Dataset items
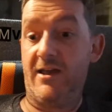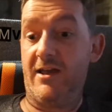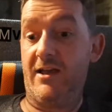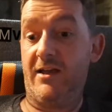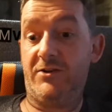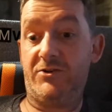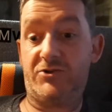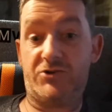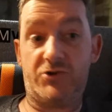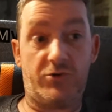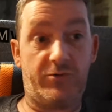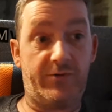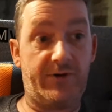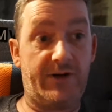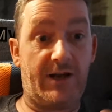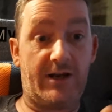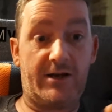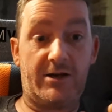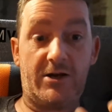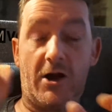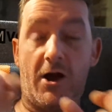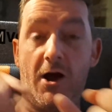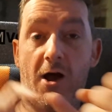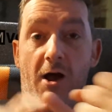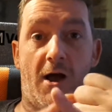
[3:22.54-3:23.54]
Insuring a
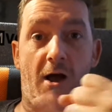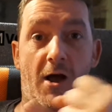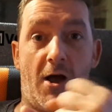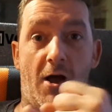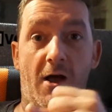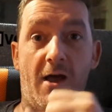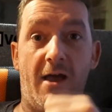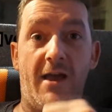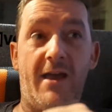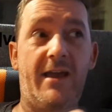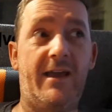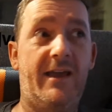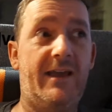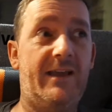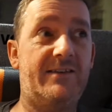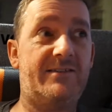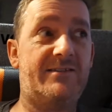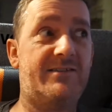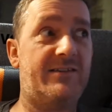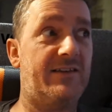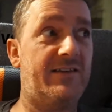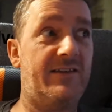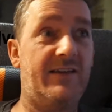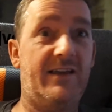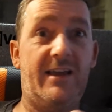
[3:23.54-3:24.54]
car
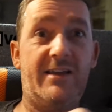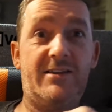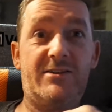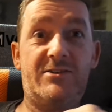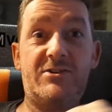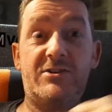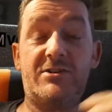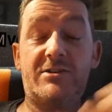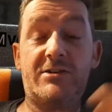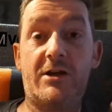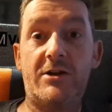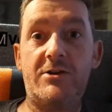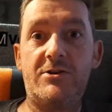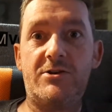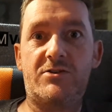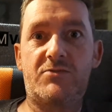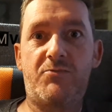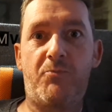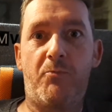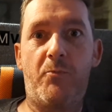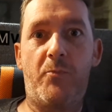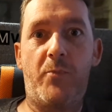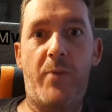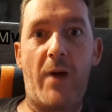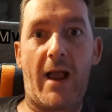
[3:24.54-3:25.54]
can just
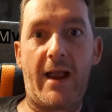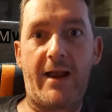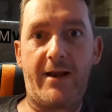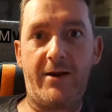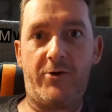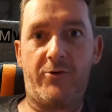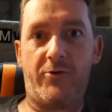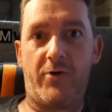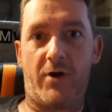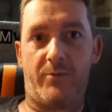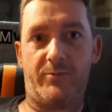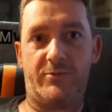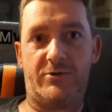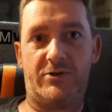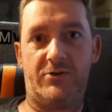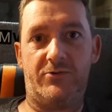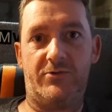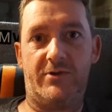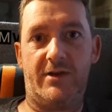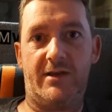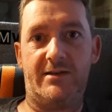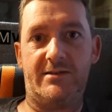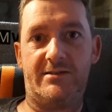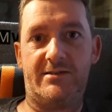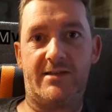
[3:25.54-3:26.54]
bankrupt you
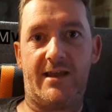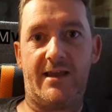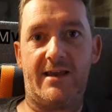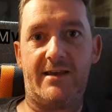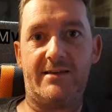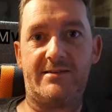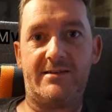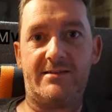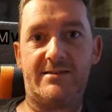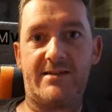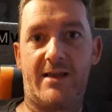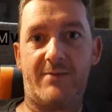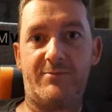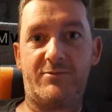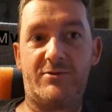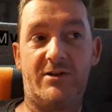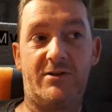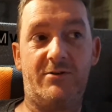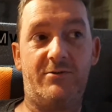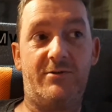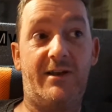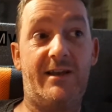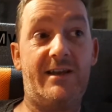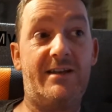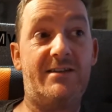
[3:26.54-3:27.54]
these days. It's
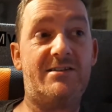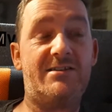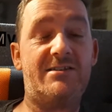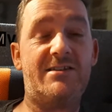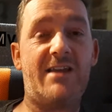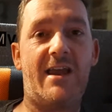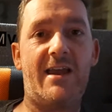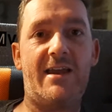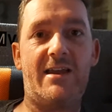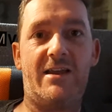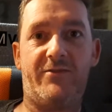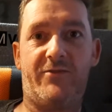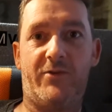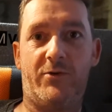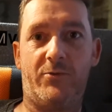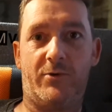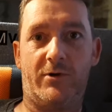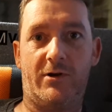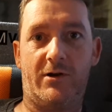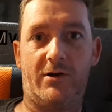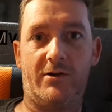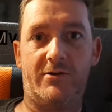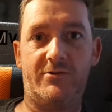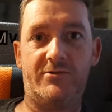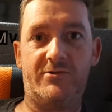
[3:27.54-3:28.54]
absolutely insane if you want
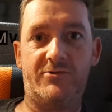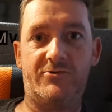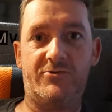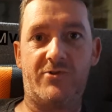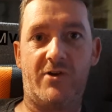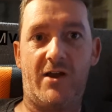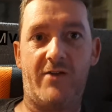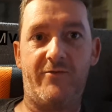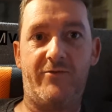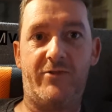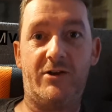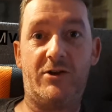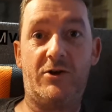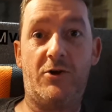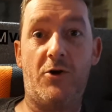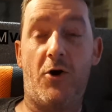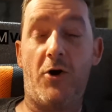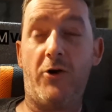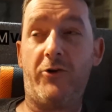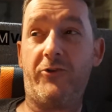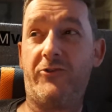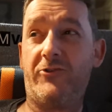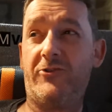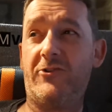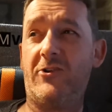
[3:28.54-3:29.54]
to learn to drive. The
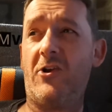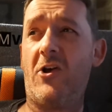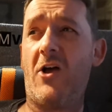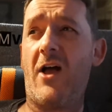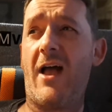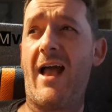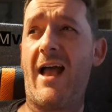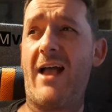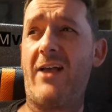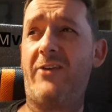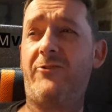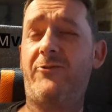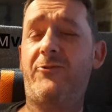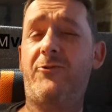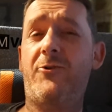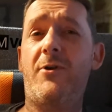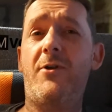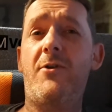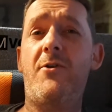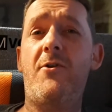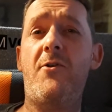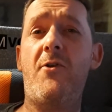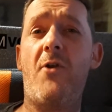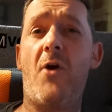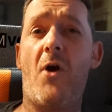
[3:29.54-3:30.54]
costs are
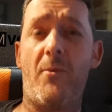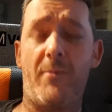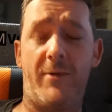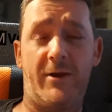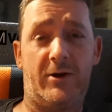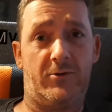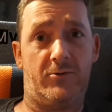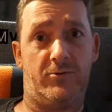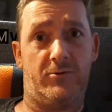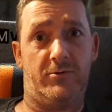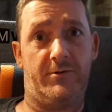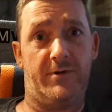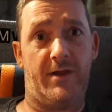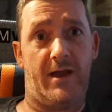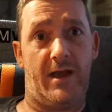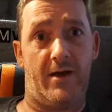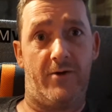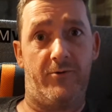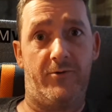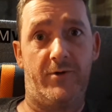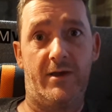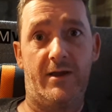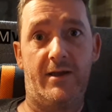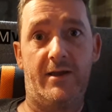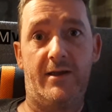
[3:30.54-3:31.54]
astronomical
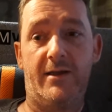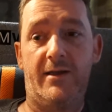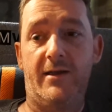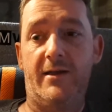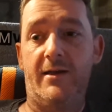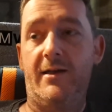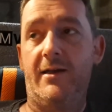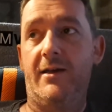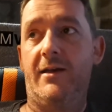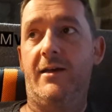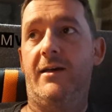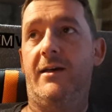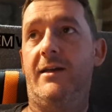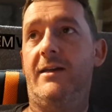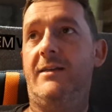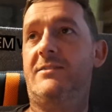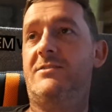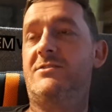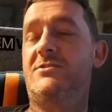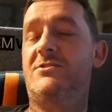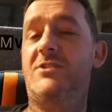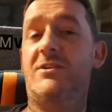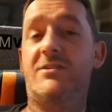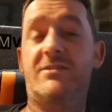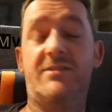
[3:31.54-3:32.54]
now.
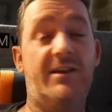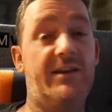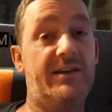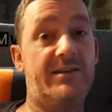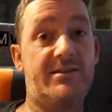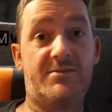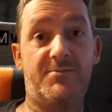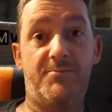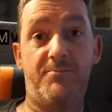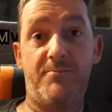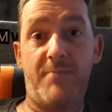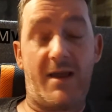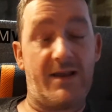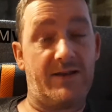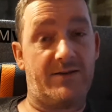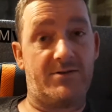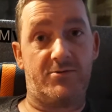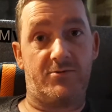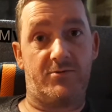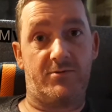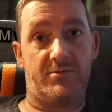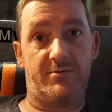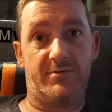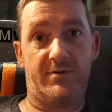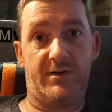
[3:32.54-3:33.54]
It's
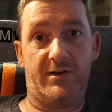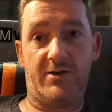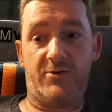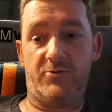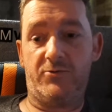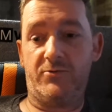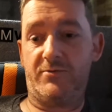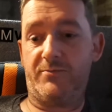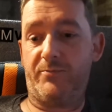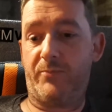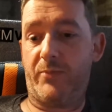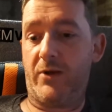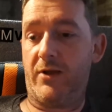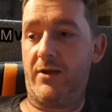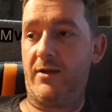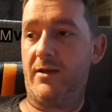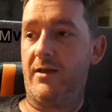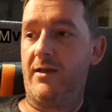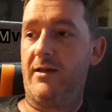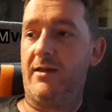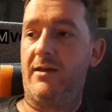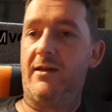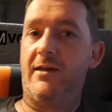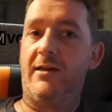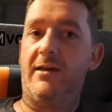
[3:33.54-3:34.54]
mental, but
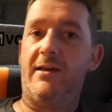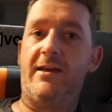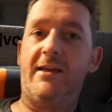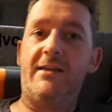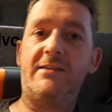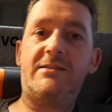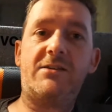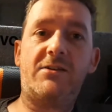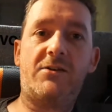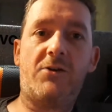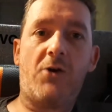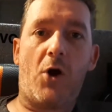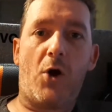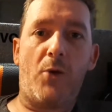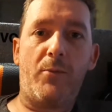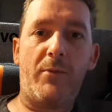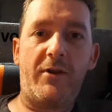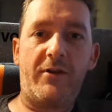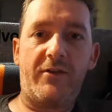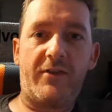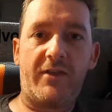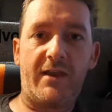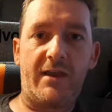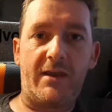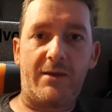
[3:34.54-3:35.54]
it's a
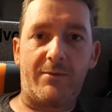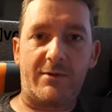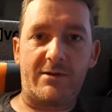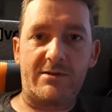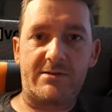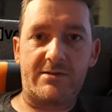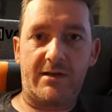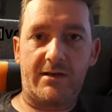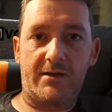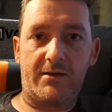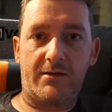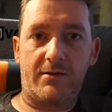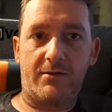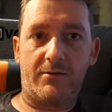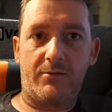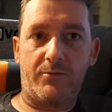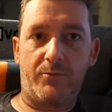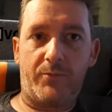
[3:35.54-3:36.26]
common theme, isn't it?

How to complete this task
Leave the images behind and write out every entry exactly.

Exercise result
[3:22.54-3:23.54]
Insuring a
[3:23.54-3:24.54]
car
[3:24.54-3:25.54]
can just
[3:25.54-3:26.54]
bankrupt you
[3:26.54-3:27.54]
these days. It's
[3:27.54-3:28.54]
absolutely insane if you want
[3:28.54-3:29.54]
to learn to drive. The
[3:29.54-3:30.54]
costs are
[3:30.54-3:31.54]
astronomical
[3:31.54-3:32.54]
now.
[3:32.54-3:33.54]
It's
[3:33.54-3:34.54]
mental, but
[3:34.54-3:35.54]
it's a
[3:35.54-3:36.26]
common theme, isn't it?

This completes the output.